Masterclass SOC Analyst Live-Online Training - Webinar von Bechtle AG

Masterclass SOC Analyst Course (SOC): #- Module1: Monitoring operations in Azure AD: including: Azure Active Directory Operations and Logs; Azure AD Roles; Identity Protection – Roles, Review access, alerts, Discovery and Insights; How to deal with Audit Log #- Module2: Microsoft 365 security: including: Secure Score and Security Center; Best Practices for Improving Your Secure Score; Azure Defender for Servers #- Module3: Microsoft 365 Defender for Endpoint – EDR: including: Intro 101 (configuration, device inventory, concept, Report, alerts) and EDR deployment; Security Operations best practices with Microsoft EDR; How to manage Incidents; Kusto language 101 – basic and advanced queries; Advanced Hunting #- Module4: eXtended Detection and Response with Sentinel: including: Sentinel 101 - Azure Sentinel Dashboards, Connectors; Understanding Normalization in Azure Sentinel; Cloud & on-prem architecture; Workbooks deep dive - Visualize your security threats and hunts; Incidents; KQL intro (KQL hands-on lab exercises) and Optimizing Azure Sentinel KQL queries performance; Auditing and monitoring your Azure Sentinel workspace; Sentinel configuration with Microsoft Cloud stack, EDR and MCAS; Fusion ML Detections with Scheduled Analytics Rules; Streamlining your SOC Workflow with Automated Notebooks #- Module5: Microsoft Cloud App Security: including: Intro do MCAS; Enabling Secure Remote Work; App Discovery and Log Collector Configuration; Extending real-time monitoring & controls to any app; Connecting 3rd party Applications

The course is dedicated for people who want to learn about Microsofts cloud environment monitoring tools and framework.

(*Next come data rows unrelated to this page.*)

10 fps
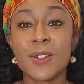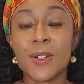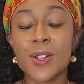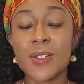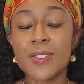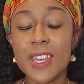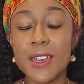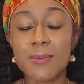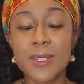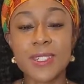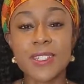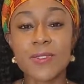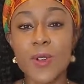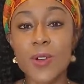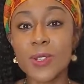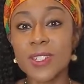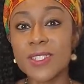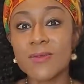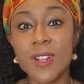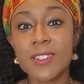close up because the Rona
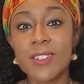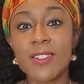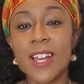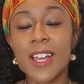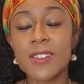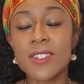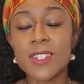is running around.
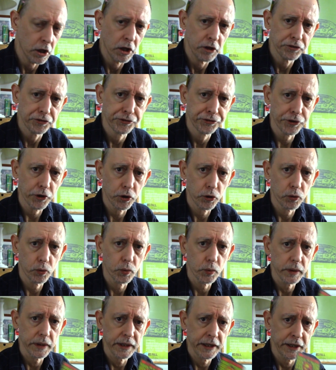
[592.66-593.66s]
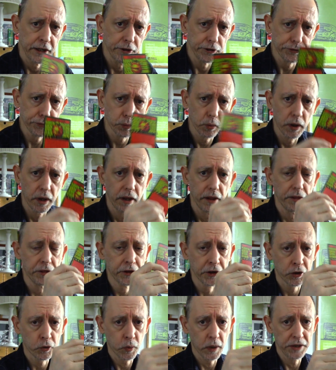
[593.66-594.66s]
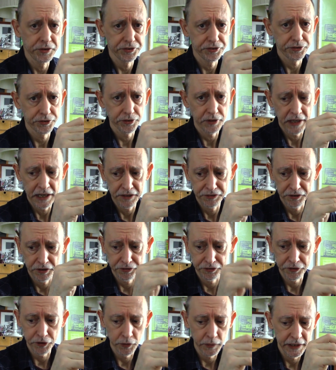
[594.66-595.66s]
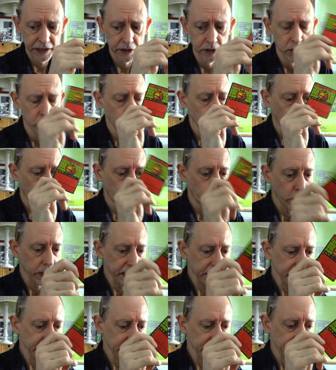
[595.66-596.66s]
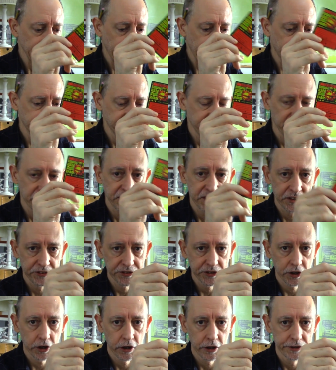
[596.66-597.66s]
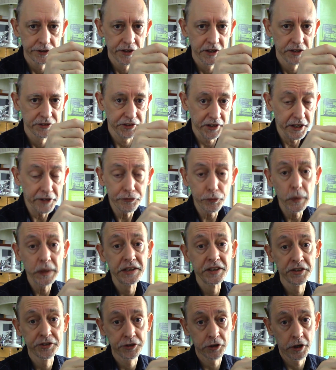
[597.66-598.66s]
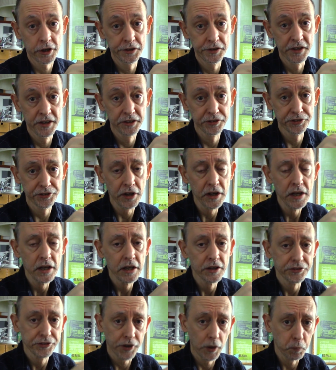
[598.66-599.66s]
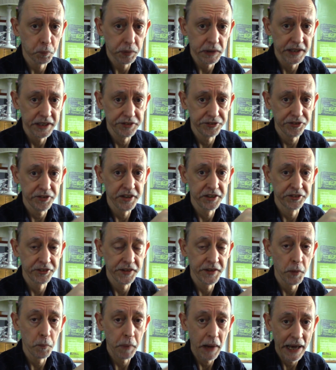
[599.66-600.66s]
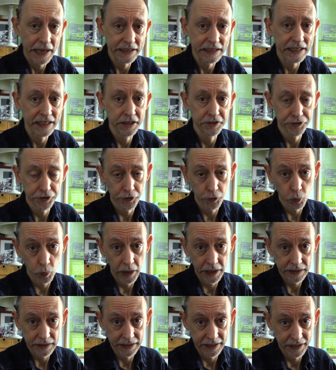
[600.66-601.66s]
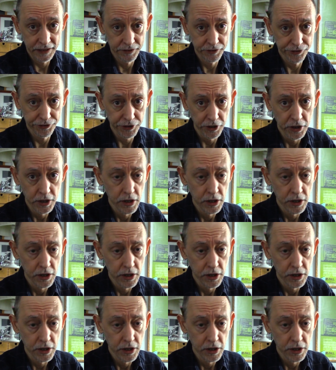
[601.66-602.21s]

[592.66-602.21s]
So here's what the quest has us doing. We have to discard this. If we discard this, someplace that's in the Badlands or the Wetlands,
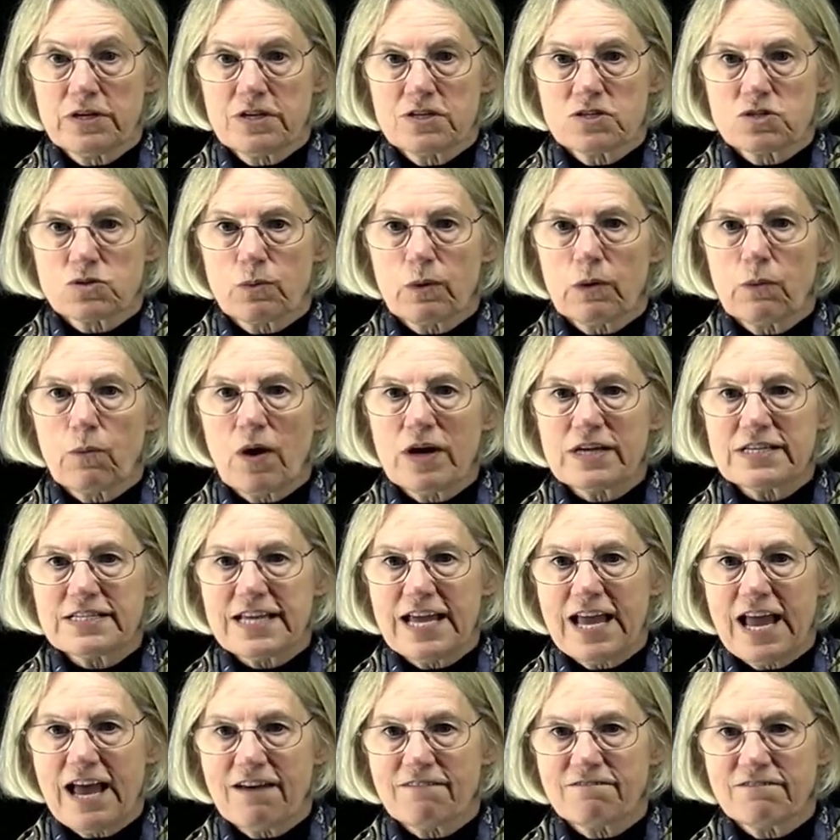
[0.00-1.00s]
So we want to
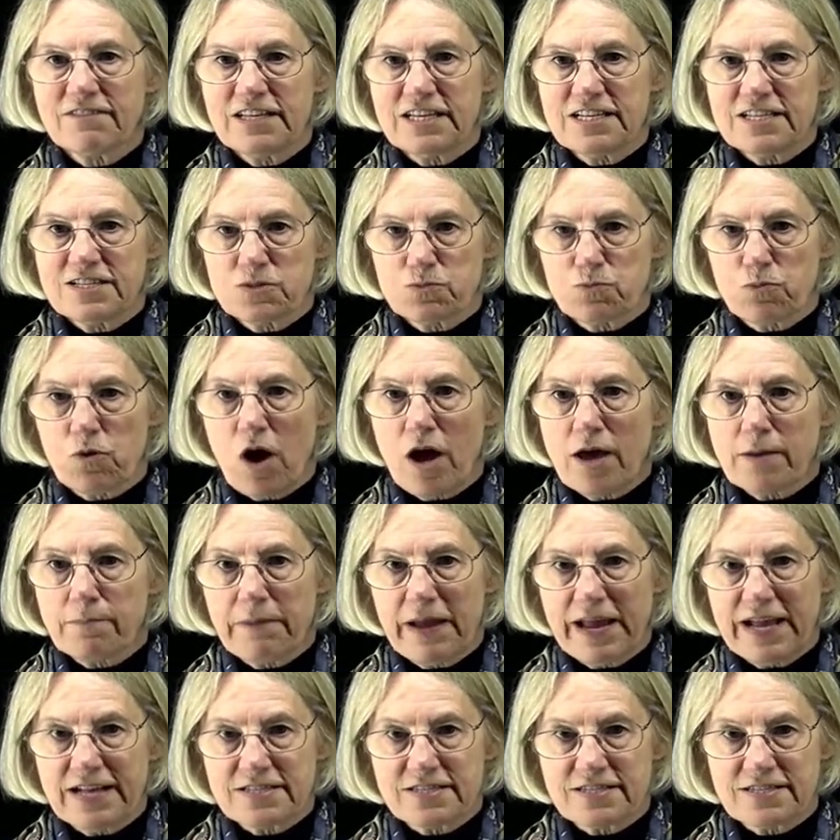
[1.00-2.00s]
have these
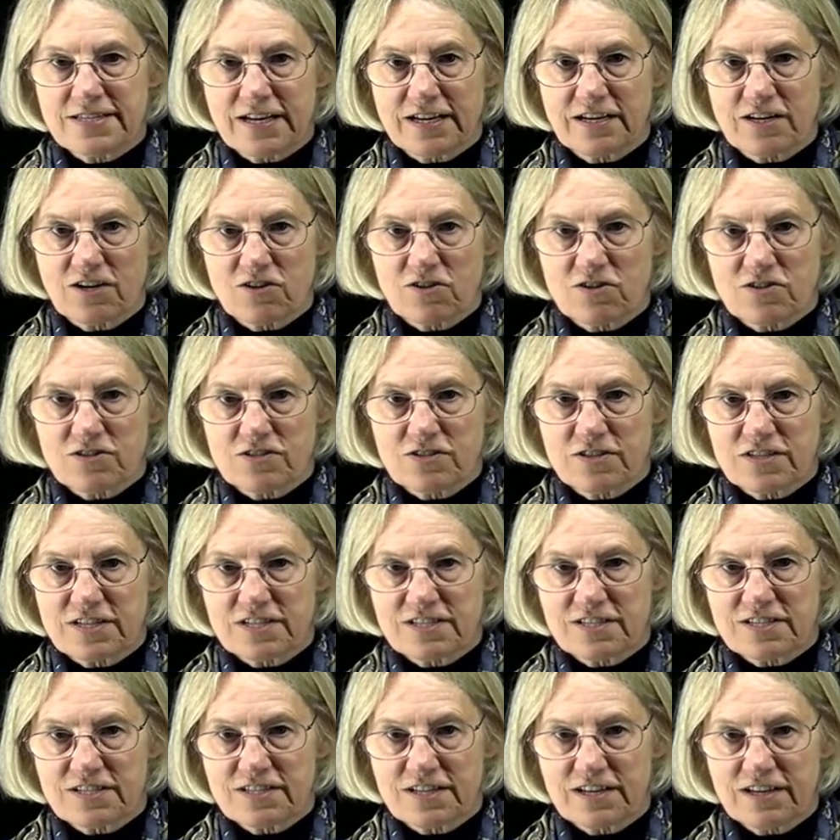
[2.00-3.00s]
broadband signals,
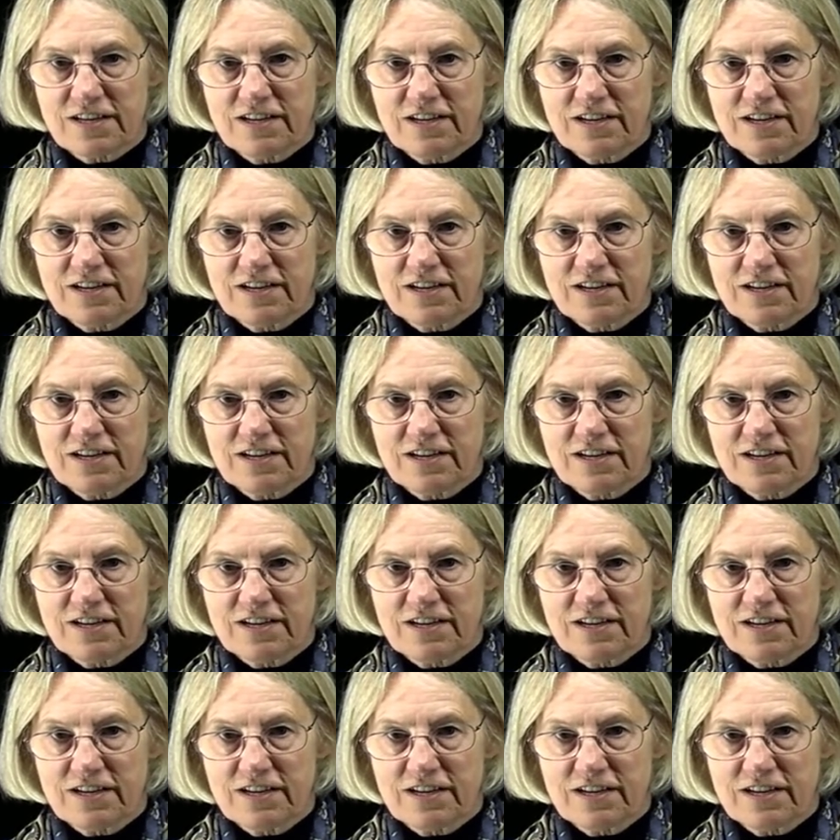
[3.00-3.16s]
this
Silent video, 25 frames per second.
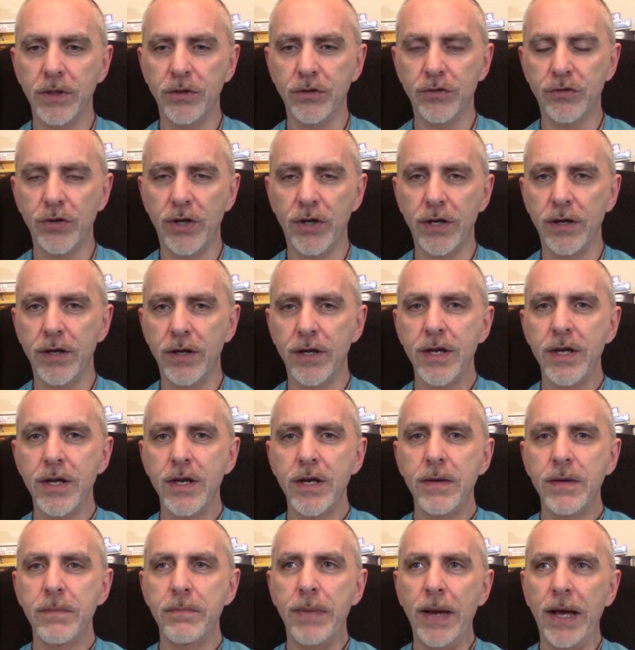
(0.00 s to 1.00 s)
you're trying to
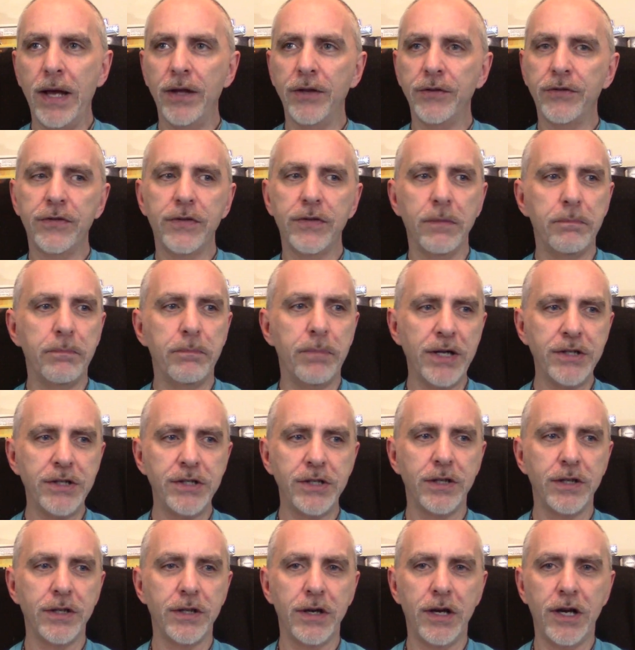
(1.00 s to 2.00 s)
balance the
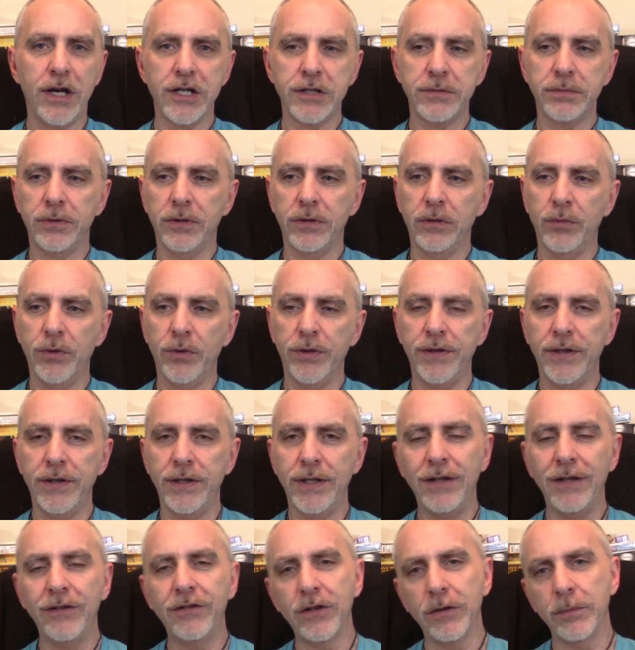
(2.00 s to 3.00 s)
budget of the hospital with the
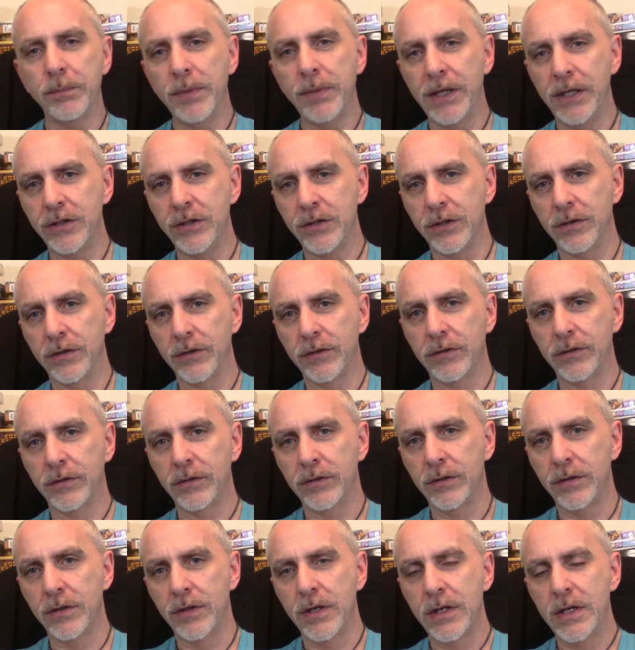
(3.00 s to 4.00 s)
needs of the patients.
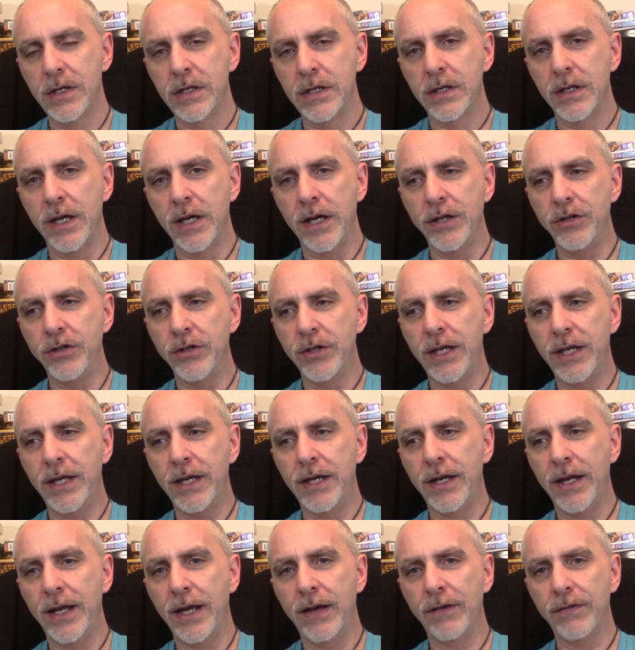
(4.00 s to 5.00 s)
And you
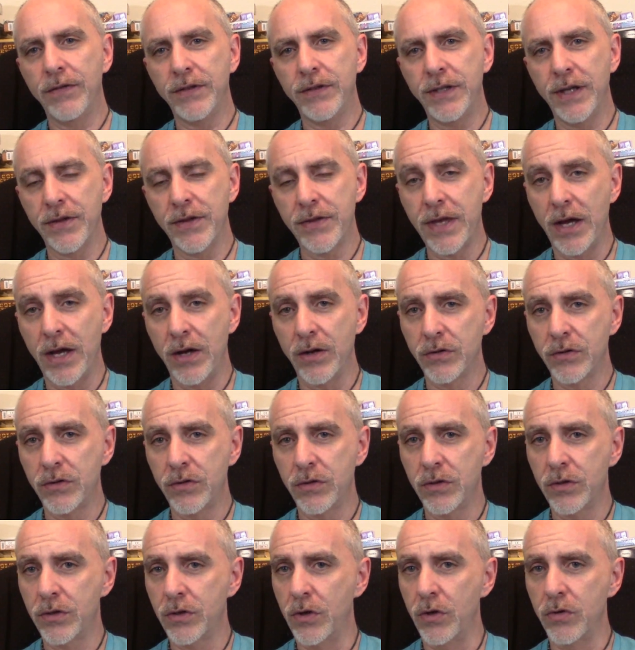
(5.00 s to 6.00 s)
can't have the death
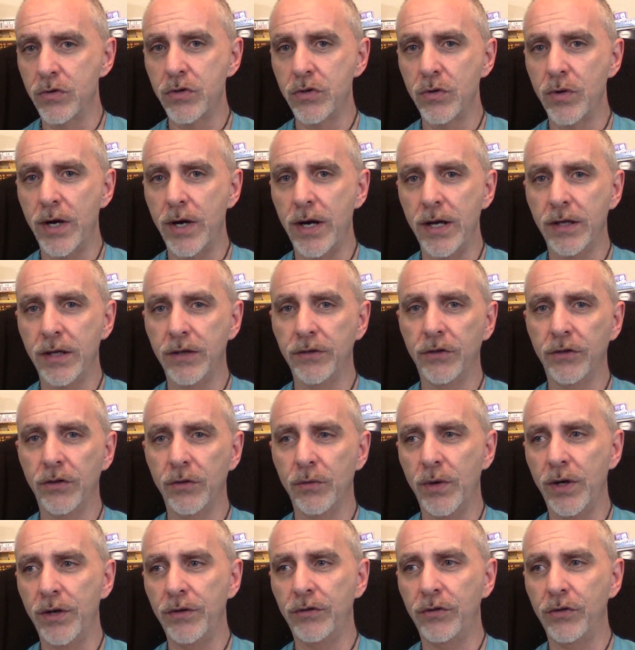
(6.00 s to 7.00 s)
count go too high because
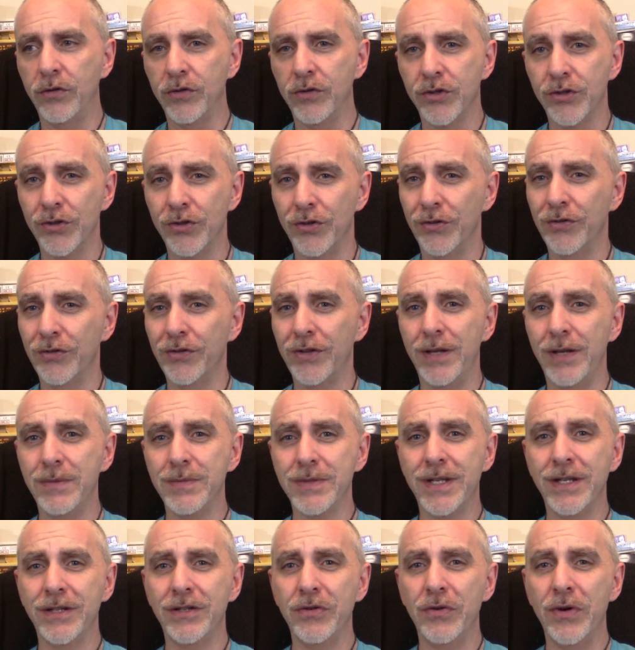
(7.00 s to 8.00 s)
otherwise your insurance
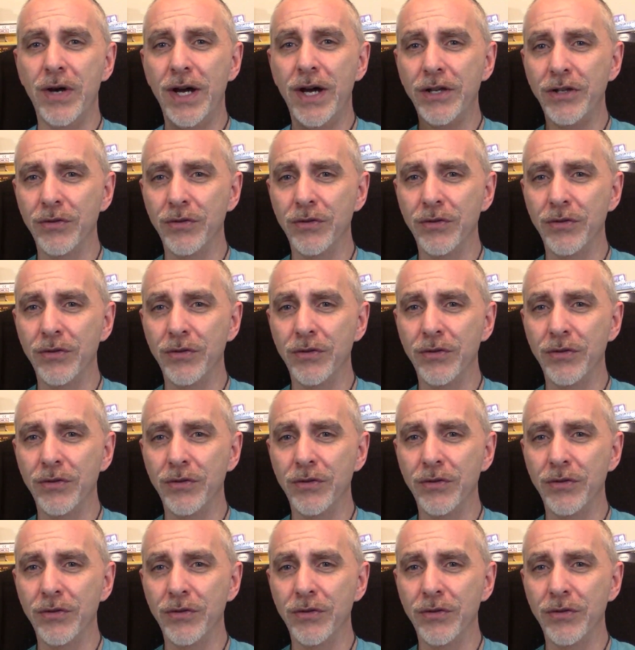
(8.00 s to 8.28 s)
claims get too high and you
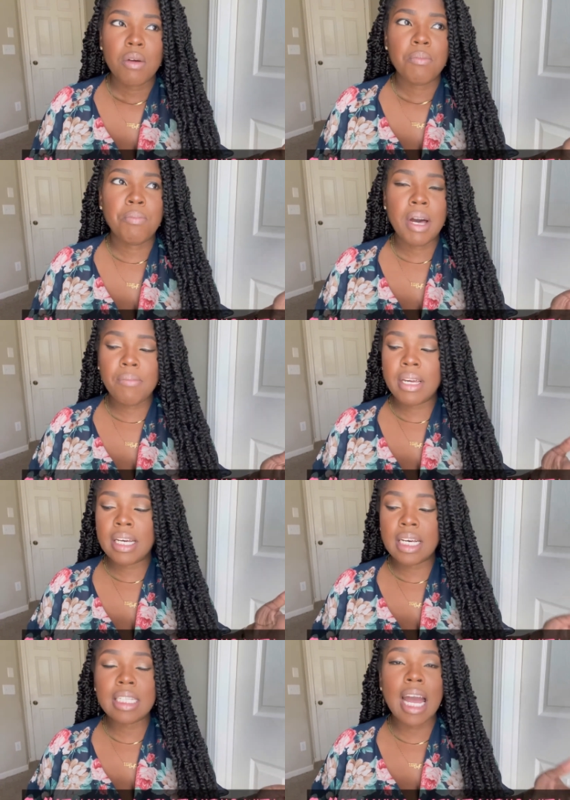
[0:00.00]
But
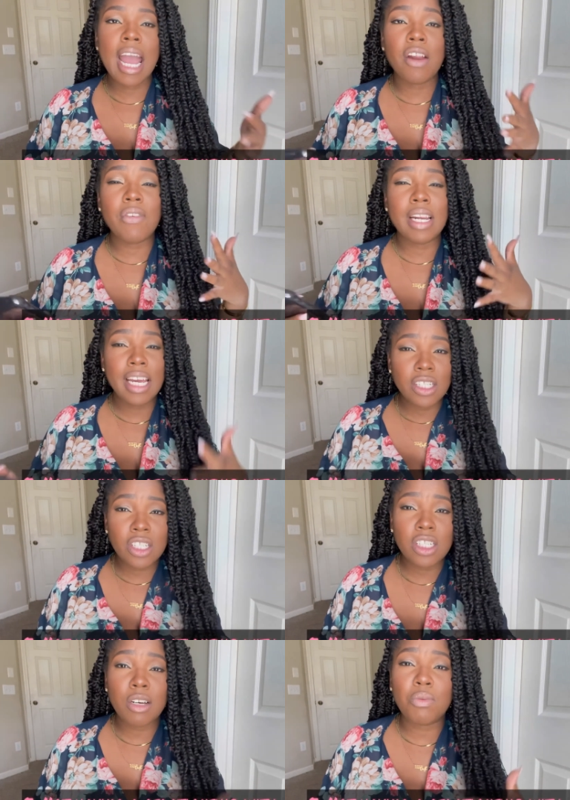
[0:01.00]
because I had a
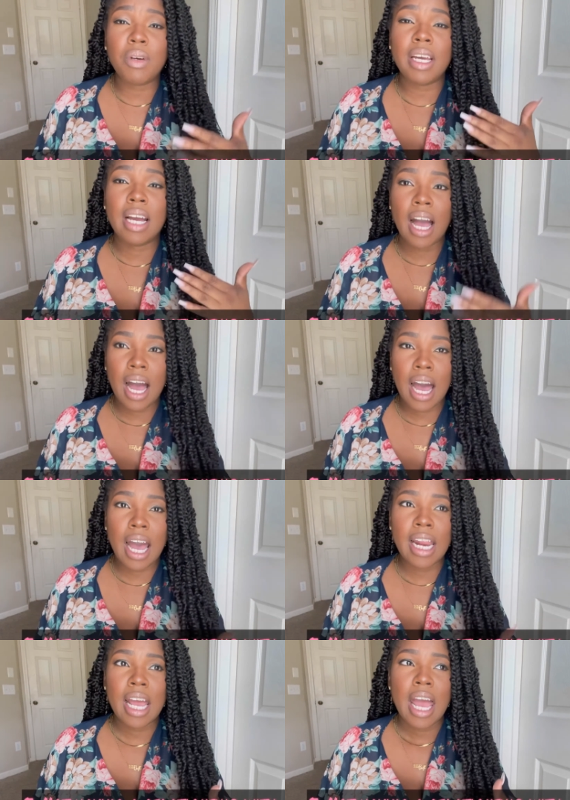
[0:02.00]
relationship with God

At the beginning, you will be introduced to the management of Azure Active Directory, service auditing and logs, roles related to monitoring threats in the cloud, or the implementation of PIM and PAM services. The next module is to walk you through the secure score functionality and how to improve it with cloud security configuration best practices, Azure Defender for servers and security standards recommendations. During the course you will be able to configure an environment with EDR enabled, where we will try to attack endpoints and user identity and see how EDR behaves. Then we will go through security operations best practices and make hunting queries. The implemented EDR solution and other components of the security stack will be linked within the Microsoft SIEM - Sentinel, which will allow monitoring and implementation of responses to threats.